Arkansas Incentivizes Rice Farmers for Waterfowl Habitat and Hunting Access

Group of men dressed in camoflage standing in knee-deep muddy water with a brace of dead ducks hanging from a tree
Rice farmer Sam Whitaker (standing, top left) and the bounty of public access
May 20, 2020
LITTLE ROCK, AR -- The Arkansas Game and Fish Commission (AGFC) is accepting applications from rice field owners to enroll in its expanded Waterfowl Rice Incentive Conservation Enhancement program.  Landowners may receive as much as $150 per acre annually while still maintaining the current production of rice fields by following post-harvest guidelines and allowing permit-based hunts during waterfowl season on their properties.  The program is aimed at enrolling rice fields within 10 miles of many AGFC wildlife management areas popular with duck hunters.

Now in its third year, the AGFC's WRICE program has been awarded a grant from the National Resources Conservation Service's Voluntary Public Access and Habitat Incentive Program.  The grant will boost the program to $2.1 million, distributed during the next three years to participating landowners.

"The first year, we focused on paying landowners to leave the waste rice in the fields instead of tilling before spring and flooding the land to make that food more available to waterfowl," said Luke Naylor, waterfowl program coordinator for the AGFC.  "Last year, we added the public access requirement to the program and still saw great interest from landowners.  This grant will let us expand that opportunity for landowners and hunters even more."

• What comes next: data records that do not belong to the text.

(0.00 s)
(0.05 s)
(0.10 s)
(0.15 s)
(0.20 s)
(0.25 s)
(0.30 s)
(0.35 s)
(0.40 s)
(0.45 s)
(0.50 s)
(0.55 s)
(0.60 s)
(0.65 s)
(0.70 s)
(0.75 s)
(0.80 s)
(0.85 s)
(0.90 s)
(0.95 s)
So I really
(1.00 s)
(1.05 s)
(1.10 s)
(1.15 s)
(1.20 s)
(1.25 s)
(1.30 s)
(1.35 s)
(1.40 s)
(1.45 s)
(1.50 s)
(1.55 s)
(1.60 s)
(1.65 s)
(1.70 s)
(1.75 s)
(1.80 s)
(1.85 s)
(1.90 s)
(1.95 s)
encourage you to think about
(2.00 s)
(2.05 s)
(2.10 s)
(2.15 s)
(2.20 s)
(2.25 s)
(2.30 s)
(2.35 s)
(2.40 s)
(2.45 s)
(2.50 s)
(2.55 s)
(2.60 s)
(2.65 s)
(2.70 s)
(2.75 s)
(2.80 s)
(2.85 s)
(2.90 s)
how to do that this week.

Arkansas rice farmer Sam Whitaker, of Monticello, participated in the program's public access component last year.  

"The WRICE program gives more people the opportunity to experience the outdoors and enables the public to be more involved in conservation efforts as a result of their participation," said Whitaker.  "Many farmers are already engaged in the cultivation of waterfowl habitat through the post-harvest flooding of rice fields, which can provide a completely different hunting environment than flooded timber."

Naylor says landowners with land already enrolled in Wetland Reserve Program easements also can apply for some of these funds if they are willing to allow public access for hunting and wildlife-viewing on their property.

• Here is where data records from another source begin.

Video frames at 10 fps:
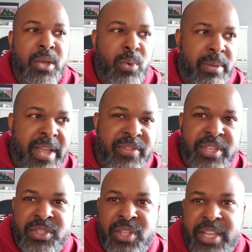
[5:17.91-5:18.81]
what about
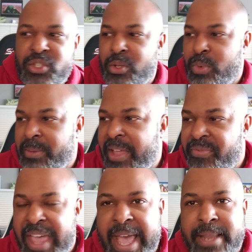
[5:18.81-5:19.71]
this station and what
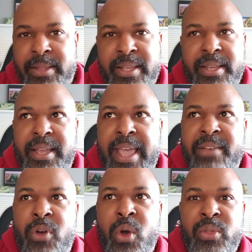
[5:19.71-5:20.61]
about that and they
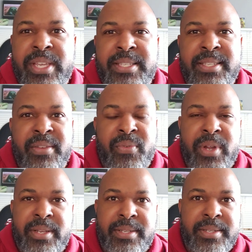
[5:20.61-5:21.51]
have all these
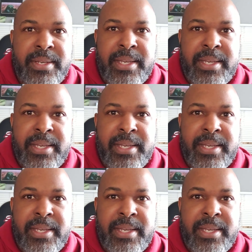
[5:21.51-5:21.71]
different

The program's main goal is focused on increasing waterfowl resources on rice fields, a critical component of Arkansas's rich duck-hunting history.   According to recent research, only about 20 percent of the 2 million acres of harvested rice fields in the Mississippi Alluvial Valley are flooded each year, and fall tillage appears to be on the increase in many parts of Arkansas.

"Getting farmers to suspend fall tillage and flood more of those fields could have a major impact on realized waterfowl food values," Naylor said.

"Interested landowners will work with us to provide improved waterfowl habitat and public hunting opportunities on their fields through a managed draw system," Naylor added.  "The hunts are highly controlled, and hunters have shown incredible respect for this great new opportunity.  We hope to expand from last year's 941 acres of huntable WRICE fields to 3,750 acres this year."